Anonymous Anonymous said...

Two are better than one. people who are alone when life hits hard are in real trouble. On a cold night, two under the same blanket can gain warmth from each other - three are even better. Sounds wonderful, but are we understanding what comes with that kind of relationship? There has to be a giving by seeing what you're hearing and an ability to receive what is being offered.Just because there are two under same blanket does not guarantee anything based on that idea alone. I don't know much about this, but I do know that it could be a beautiful thing and could provide solid assurance and beauty and strong trust between people. i would love to be braided under that blanket with you and I know that you desire that as well. We can learn and re-learn, can we not?
Entertwined and enmeshed, clearing the stray hairs and knots, placing the right strands beside ones already there, folding over and through each other, avoiding tying a knot at the perceived end and stopping the flow. What could this be, how could this feel, what could it become?

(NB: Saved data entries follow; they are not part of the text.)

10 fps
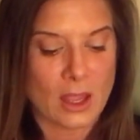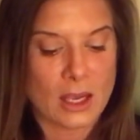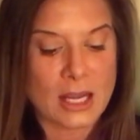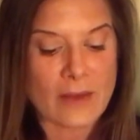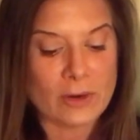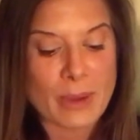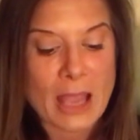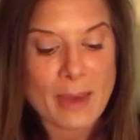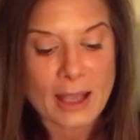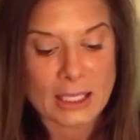Never pay
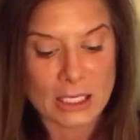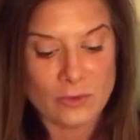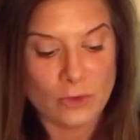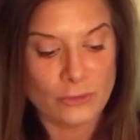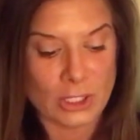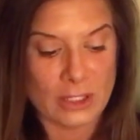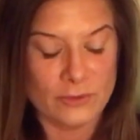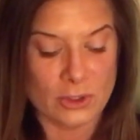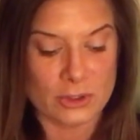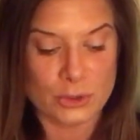back evil for
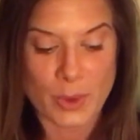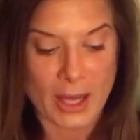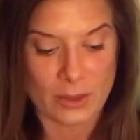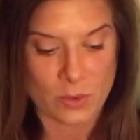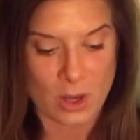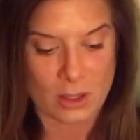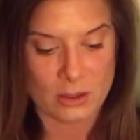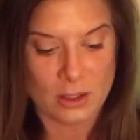evil to anyone.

Wednesday, July 06, 2005 5:51:00 AM  
Blogger wingman said...

I didn't stay in scouting long enough to earn the knot expert merrit badge. I probably should have hung in there longer to learn some discipline. At the time, life took me in another direction. It always has and I have always let it. If I only knew then what I know now. That is the story of my life. And most other peoples' lives as well, I suppose. Is it too late for me? I hope not. I'm ready and willing to get at the business of untangling and reweaving and braiding. I'm obviously ham-fisted at it and a poor learner. But I won't stop trying. I hope you won't. God help us to make some kind of fabric that will hold and (dare I ask?) even be beautiful in a rugged, earthy, imperfect way. A style that, fortunately, both of us seem to like.